Adrian Hindle, Tristan Roddis. Cogapp
• Combination of two custom concepts
• arabic_manuscript
• arabic_ manuscript_with_image

Adrian Hindle, Tristan Roddis. Cogapp
45 images
45 images

Adrian Hindle, Tristan Roddis. Cogapp
26 images
26 images

Adrian Hindle, Tristan Roddis. Cogapp
• Python script to create sets and train
• Test and train

Tristan Roddis. Cogapp
Other uses
• Blank sheets vs. writing
• Handwritten vs. typewritten
• [your collection-specific question here]

Tristan Roddis. Cogapp
Failure 2: term
extraction

Tristan Roddis. Cogapp
Success 2: add a
human

Tristan Roddis. Cogapp
Failure 3: Finding similar
images

Tristan Roddis. Cogapp
Scikit-learn
• Machine learning is not easy
• Especially for this problem

Tristan Roddis. Cogapp
Success 3: Finding similar
images

Tristan Roddis. Cogapp
Term extraction
• Clarifai
• Google Vision API
• Microsoft Computer Vision

Tristan Roddis. Cogapp
Google Vision API

Tristan Roddis. Cogapp
MS Computer vision

Tristan Roddis. Cogapp
Images
• Sourced from Nationalmuseum Sweden
• Using Europeana API for discovery
• 2000 images
• http://labs.cogapp.com/iiif-ml/

Tristan Roddis. Cogapp
Success 4:
Optical music recognition

http://labs.cogapp.com/nls-omr/wavs/91387296.wav

Tristan Roddis. Cogapp
Failure 4: Automated
captions

Emanuel Swedenborgsitting in front of
a laptop

Person sitting in a chair talking on a cell
phone

A group of sheep standing on top of a
horse

A group of sheep standing on top of a
book

Tristan Roddis.
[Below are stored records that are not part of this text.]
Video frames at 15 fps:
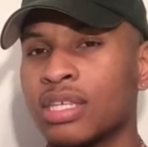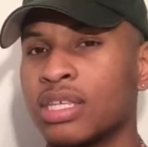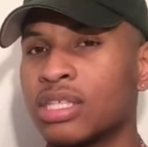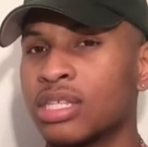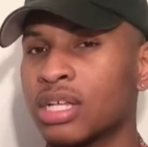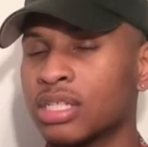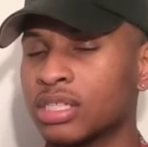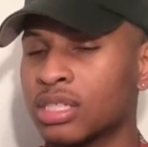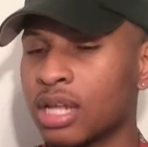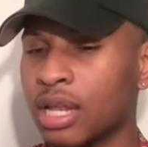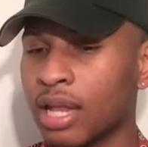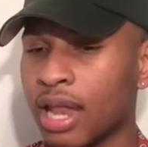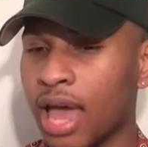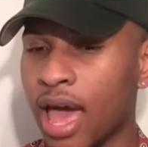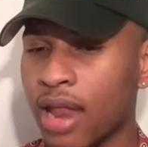he touched a
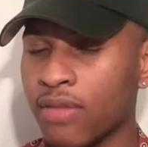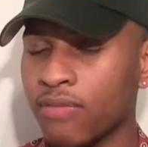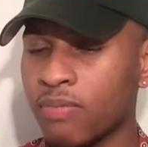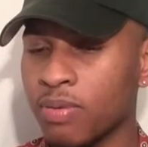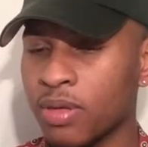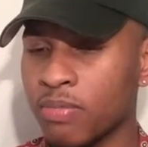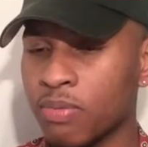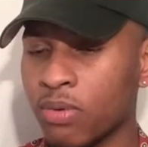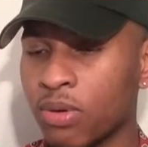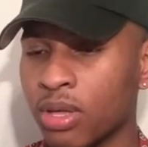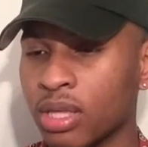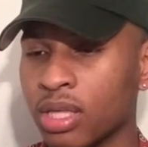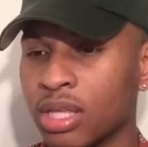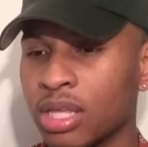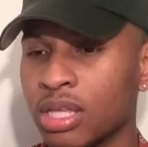lot of people
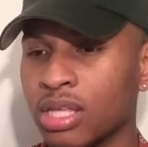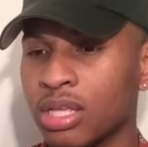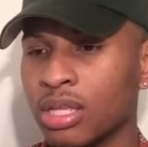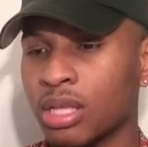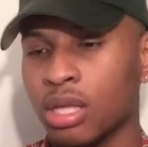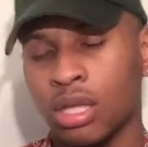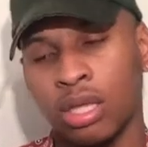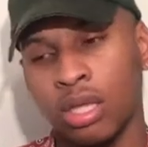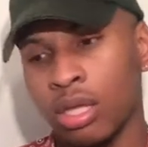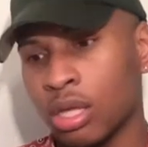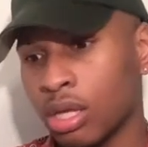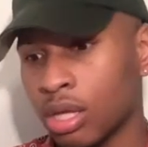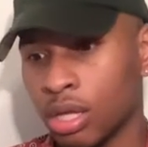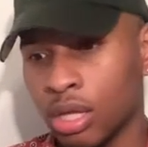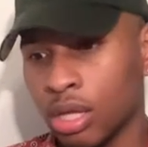and he,
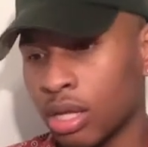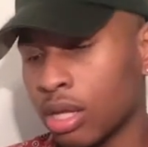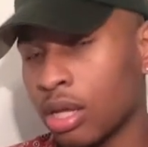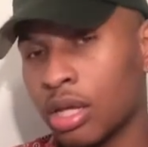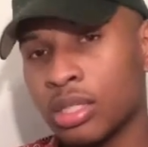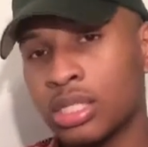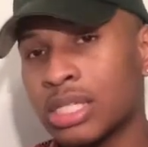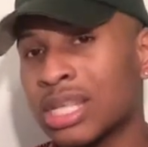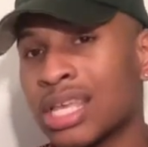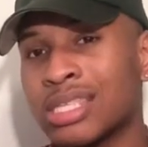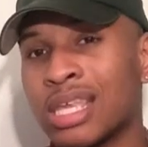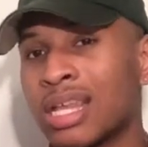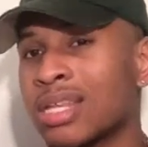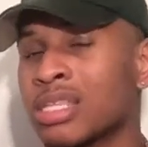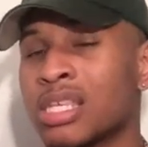just like I
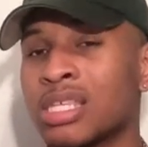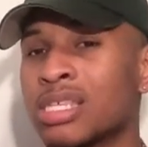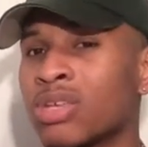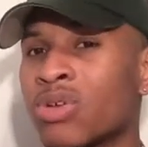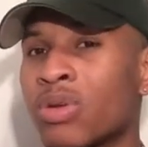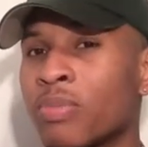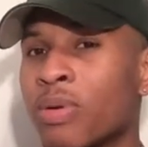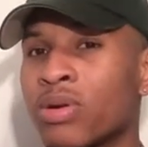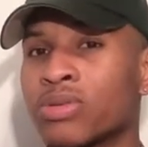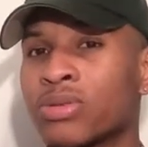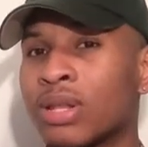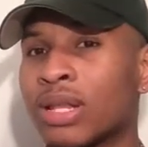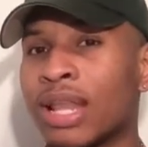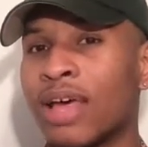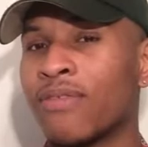said, it's on a
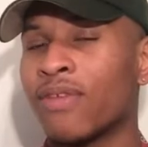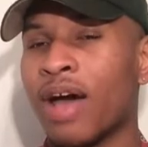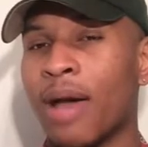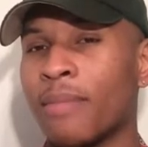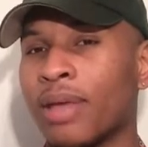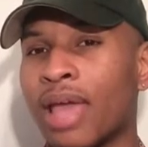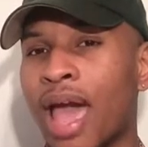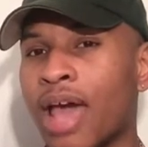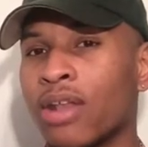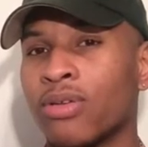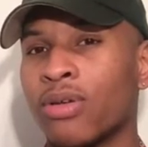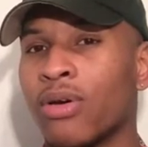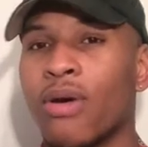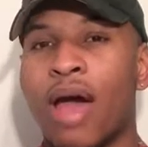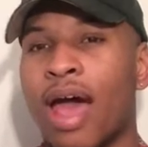personal level. I mean, I
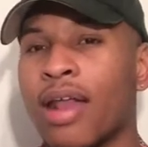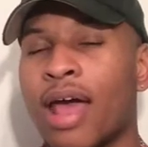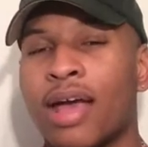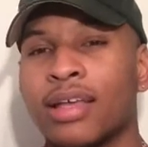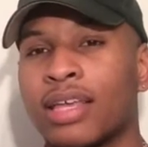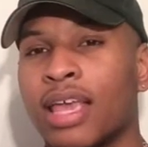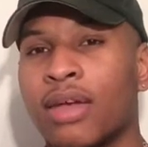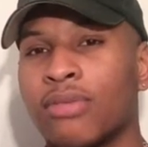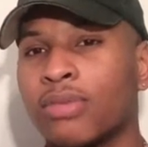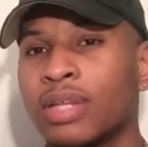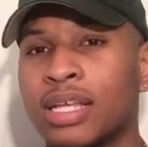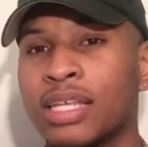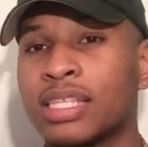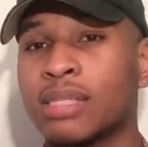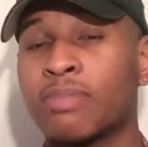don't know. I can't
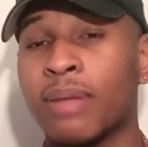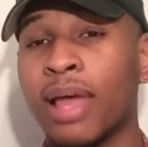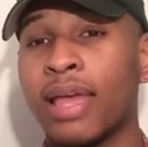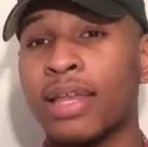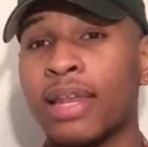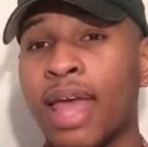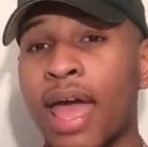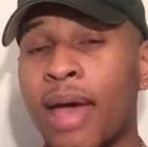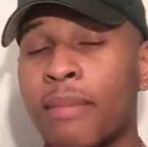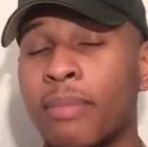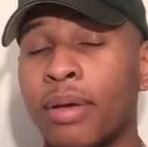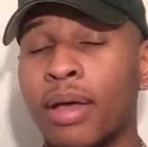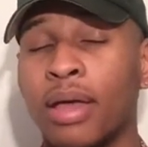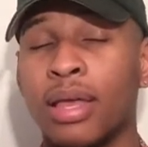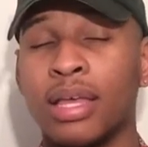really explain that.
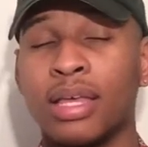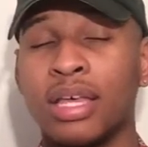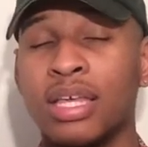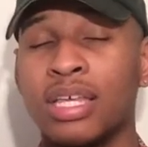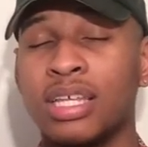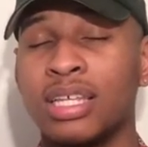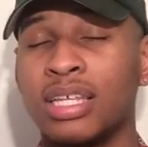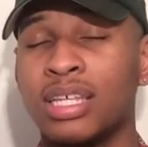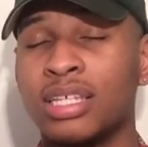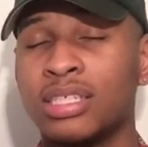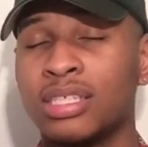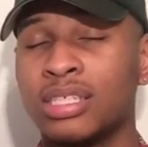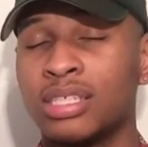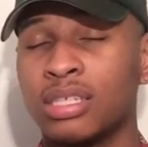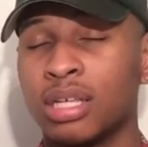But
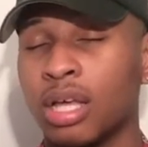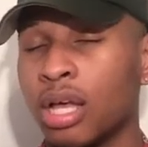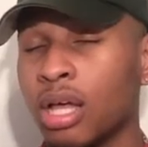he's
Cogapp
Conclusions
• Embrace failure
• Find workarounds
• Add humans to the mix

Thank you.
Questions?
http://labs.cogapp.com/iiif-ml
http://labs.cogapp.com/nls-omr
Tristan Roddis
tristanr@cogapp.com

Recently uploaded

Goa Escorts WhatsApp Number South Goa Call Girl … 8588052666…nishakur201

(NEHA) Bhosari Call Girls Just Call 7001035870 [ Cash on Delivery ] Pune Escortsranjana rawat

Call Girls In Rohini ꧁❤ 🔝 9953056974🔝❤꧂ Escort ServiCe9953056974 Low Rate Call Girls In Saket, Delhi NCR

VIP Call Girls Service Bikaner Aishwarya 8250192130 Independent Escort Servic...Suhani Kapoor

The Federal Budget and Health Care PolicyCongressional Budget Office

(SUHANI) Call Girls Pimple Saudagar ( 7001035870 ) HI-Fi Pune Escorts Serviceranjana rawat

VIP Russian Call Girls in Indore Ishita 💚😋 9256729539 🚀 Indore Escortsaditipandeya

Delhi Russian Call Girls In Connaught Place ➡️9999965857 India's Finest Model...Call Girls In Delhi Whatsup 9873940964 Enjoy Unlimited Pleasure

VIP High Class Call Girls Amravati Anushka 8250192130 Independent Escort Serv...Suhani Kapoor

Climate change and occupational safety and health.Christina Parmionova

(PRIYA) Call Girls Rajgurunagar ( 7001035870 ) HI-Fi Pune Escorts Serviceranjana rawat

VIP Call Girls Pune Vani 8617697112 Independent Escort Service PuneCall girls in Ahmedabad High profile

Item # 4 - 231 Encino Ave (Significance Only).pdfahcitycouncil

(TARA) Call Girls Sanghavi ( 7001035870 ) HI-Fi Pune Escorts Serviceranjana rawat

Artificial Intelligence in Philippine Local Governance: Challenges and Opport...CedZabala

Lucknow 💋 Russian Call Girls Lucknow ₹7.5k Pick Up & Drop With Cash Payment 8...anilsa9823

WIPO magazine issue -1 - 2024 World Intellectual Property organization.Christina Parmionova

VIP Kolkata Call Girl Jatin Das Park 👉 8250192130 Available With Roomishabajaj13

(TARA) Call Girls Chakan ( 7001035870 ) HI-Fi Pune Escorts Serviceranjana rawat

Zechariah Boodey Farmstead Collaborative presentation - Humble Beginningsinfo695895

Recently uploaded (20)

Goa Escorts WhatsApp Number South Goa Call Girl … 8588052666…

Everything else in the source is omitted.